What the task asks: Please give back the listing below word for word and drop any images.

+++

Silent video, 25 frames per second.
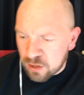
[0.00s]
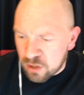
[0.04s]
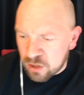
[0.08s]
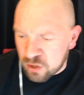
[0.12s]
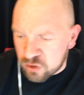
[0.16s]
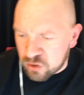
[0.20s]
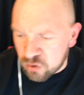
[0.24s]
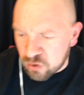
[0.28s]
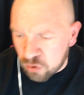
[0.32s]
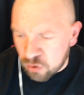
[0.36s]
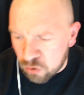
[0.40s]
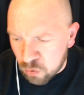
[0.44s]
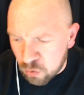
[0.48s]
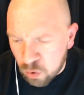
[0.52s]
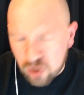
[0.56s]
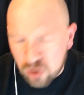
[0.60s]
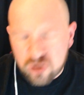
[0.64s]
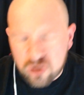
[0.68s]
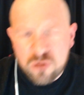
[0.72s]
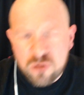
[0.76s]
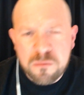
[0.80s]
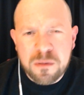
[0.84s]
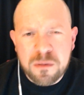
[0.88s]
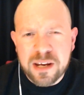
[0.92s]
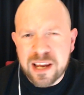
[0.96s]
So
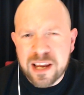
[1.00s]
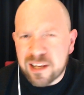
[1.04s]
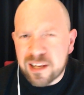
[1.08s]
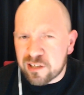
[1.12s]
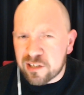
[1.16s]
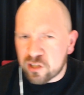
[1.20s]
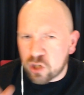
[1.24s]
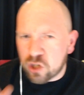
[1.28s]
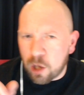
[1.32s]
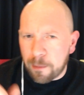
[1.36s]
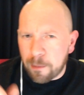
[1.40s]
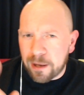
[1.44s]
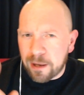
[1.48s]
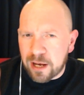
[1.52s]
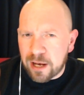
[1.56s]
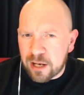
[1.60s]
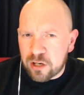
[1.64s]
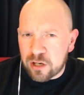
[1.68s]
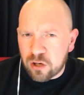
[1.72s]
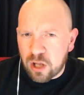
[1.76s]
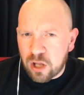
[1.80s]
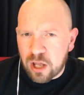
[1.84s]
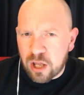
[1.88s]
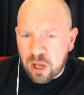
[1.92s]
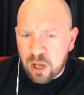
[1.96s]
somebody else commented
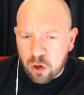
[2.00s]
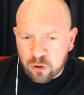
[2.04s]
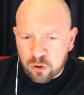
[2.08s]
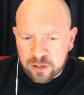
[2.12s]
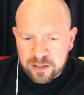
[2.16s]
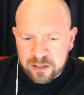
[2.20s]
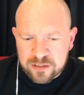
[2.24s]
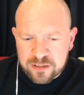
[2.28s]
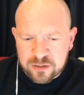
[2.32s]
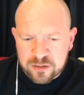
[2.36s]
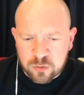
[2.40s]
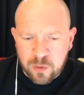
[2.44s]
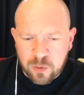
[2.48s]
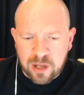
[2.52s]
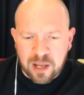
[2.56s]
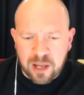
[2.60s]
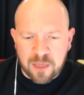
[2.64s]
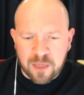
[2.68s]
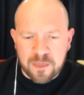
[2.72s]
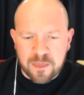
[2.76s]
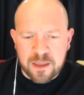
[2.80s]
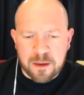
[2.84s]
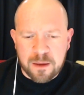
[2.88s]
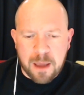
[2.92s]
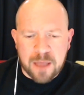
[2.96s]
on this as well, and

+++

Final answer:
Silent video, 25 frames per second.
[0.00s]
[0.04s]
[0.08s]
[0.12s]
[0.16s]
[0.20s]
[0.24s]
[0.28s]
[0.32s]
[0.36s]
[0.40s]
[0.44s]
[0.48s]
[0.52s]
[0.56s]
[0.60s]
[0.64s]
[0.68s]
[0.72s]
[0.76s]
[0.80s]
[0.84s]
[0.88s]
[0.92s]
[0.96s]
So
[1.00s]
[1.04s]
[1.08s]
[1.12s]
[1.16s]
[1.20s]
[1.24s]
[1.28s]
[1.32s]
[1.36s]
[1.40s]
[1.44s]
[1.48s]
[1.52s]
[1.56s]
[1.60s]
[1.64s]
[1.68s]
[1.72s]
[1.76s]
[1.80s]
[1.84s]
[1.88s]
[1.92s]
[1.96s]
somebody else commented
[2.00s]
[2.04s]
[2.08s]
[2.12s]
[2.16s]
[2.20s]
[2.24s]
[2.28s]
[2.32s]
[2.36s]
[2.40s]
[2.44s]
[2.48s]
[2.52s]
[2.56s]
[2.60s]
[2.64s]
[2.68s]
[2.72s]
[2.76s]
[2.80s]
[2.84s]
[2.88s]
[2.92s]
[2.96s]
on this as well, and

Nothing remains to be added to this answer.